• Le secret professionnel bafoué. La démocratie en danger.

    Sous prétexte de lutte contre le terrorisme, et de la façon la plus insidieuse, le secret professionnel est attaqué de toutes parts. Un pas plus loin, c’est la délation qui est en passe de nous être imposée. Plus que d’un enjeu « professionnel », il s’agit de la mise à mal d’un des piliers de la démocratie. L’actuel gouvernement ne cesse de s’y employer. Le colloque « Le secret professionnel démantelé. Les terroristes font-ils la loi ? » se saisira de cette question. Il tentera d’élargir le questionnement à l’ensemble du champ social. Par définition, les praticiens de la psychothérapie sont très sensibles à la question de l’intime, du privé, de la honte, du sentiment de culpabilité — et de la crainte corrélative de l’intrusion.

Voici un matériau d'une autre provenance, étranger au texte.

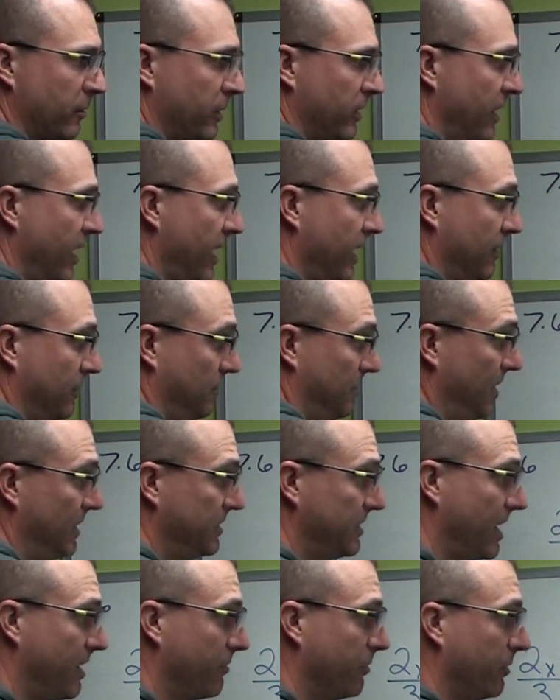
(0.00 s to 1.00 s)
with that. That's
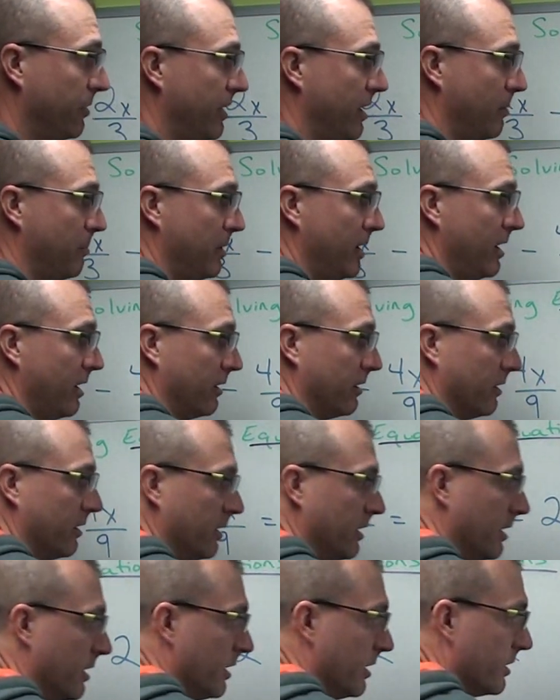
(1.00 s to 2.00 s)
not really that bad.
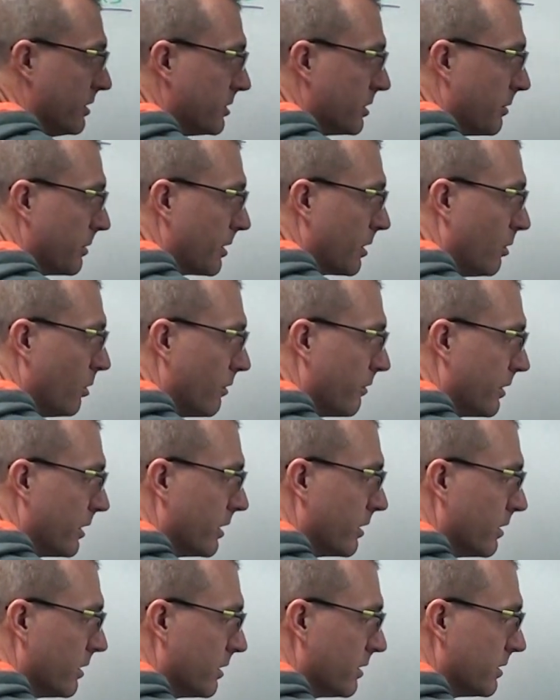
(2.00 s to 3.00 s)
So we go over
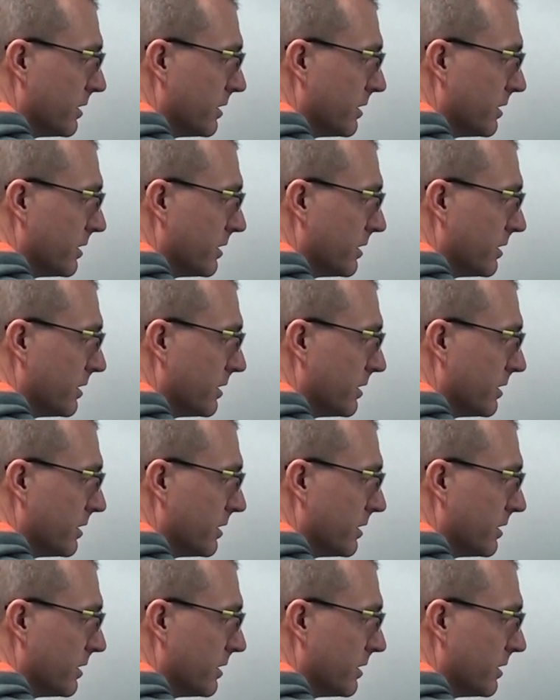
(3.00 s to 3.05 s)
here,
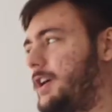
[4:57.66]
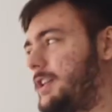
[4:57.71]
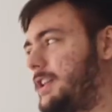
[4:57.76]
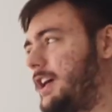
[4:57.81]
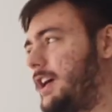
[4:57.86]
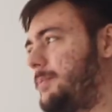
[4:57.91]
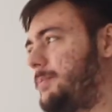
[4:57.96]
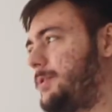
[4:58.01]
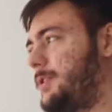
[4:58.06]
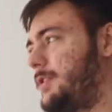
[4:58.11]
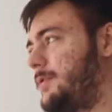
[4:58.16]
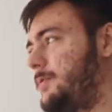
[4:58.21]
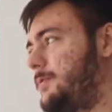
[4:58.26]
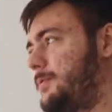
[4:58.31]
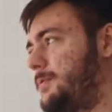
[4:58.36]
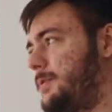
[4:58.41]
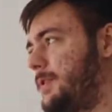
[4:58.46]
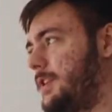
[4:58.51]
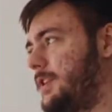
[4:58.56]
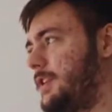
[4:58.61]
up if
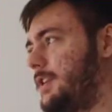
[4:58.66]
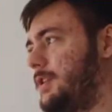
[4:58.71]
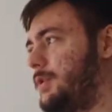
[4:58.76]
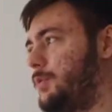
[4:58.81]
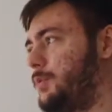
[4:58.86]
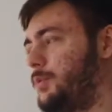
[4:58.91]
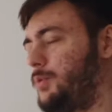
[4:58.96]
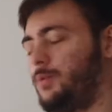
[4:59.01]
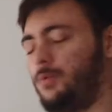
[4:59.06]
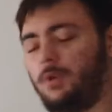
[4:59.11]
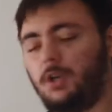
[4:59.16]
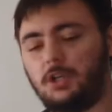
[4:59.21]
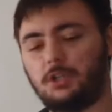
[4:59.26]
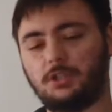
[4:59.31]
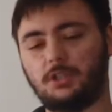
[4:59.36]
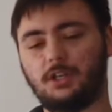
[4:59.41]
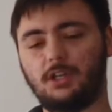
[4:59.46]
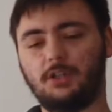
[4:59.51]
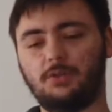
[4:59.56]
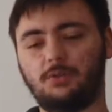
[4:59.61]
we
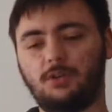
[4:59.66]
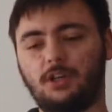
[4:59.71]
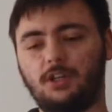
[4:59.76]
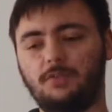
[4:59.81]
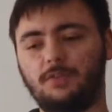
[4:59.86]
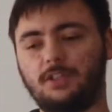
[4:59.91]
actually got to kind of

La nature même de leur pratique veut qu’elle soit protégée de toute effraction par les pouvoirs publics. Mais ceci n’implique nullement que le secret professionnel soit absolu. L’assistance à personne(s) en danger prévaut. La loi pénale y a pourvu. Chaque professionnel est d’abord un citoyen. Mais nos gouvernants ne l’entendent pas ainsi. La manipulation de l’émotion dispense de toute analyse. L’émiettement forcé ou banalisé du secret professionnel devient la règle. Son assimilation à quelque privilège tient lieu d’argumentation. L’obligation programmée de délation se substitue au devoir civique. Le spectre du terrorisme congédie la pensée et mine l’état de droit — nous rapprochant de ce à quoi nous entendons faire obstacle. Travaillant avec de multiples acteurs de la santé, les psychothérapeutes ont appris sur le terrain à partager leur champ sans pour autant l’ouvrir à tout vent. D’expérience récente, ils savent aussi ce qu’est la mutilation de leur déontologie par des instances politiques étrangères à leur discipline. En réalité, les praticiens de la psychothérapie sont exposés au même arbitraire que les travailleurs sociaux — et bientôt que chaque habitant(e) de ce pays. D’où la nécessité de cette journée de résistance et de réflexion. Il n’est pas indifférent qu’elle se tienne dans l’université qui, en novembre 1941, a préféré fermer ses portes plutôt que d’obéir à des lois iniques. Ensemble, nous tenterons de questionner la menace de fond qui pèse sur la démocratie tout autant que sur un vaste champ professionnel. Car il est essentiel de souligner que le secret ici en jeu est d’abord une norme de droit public. Autrement dit, un moyen de protéger la société dans son ensemble.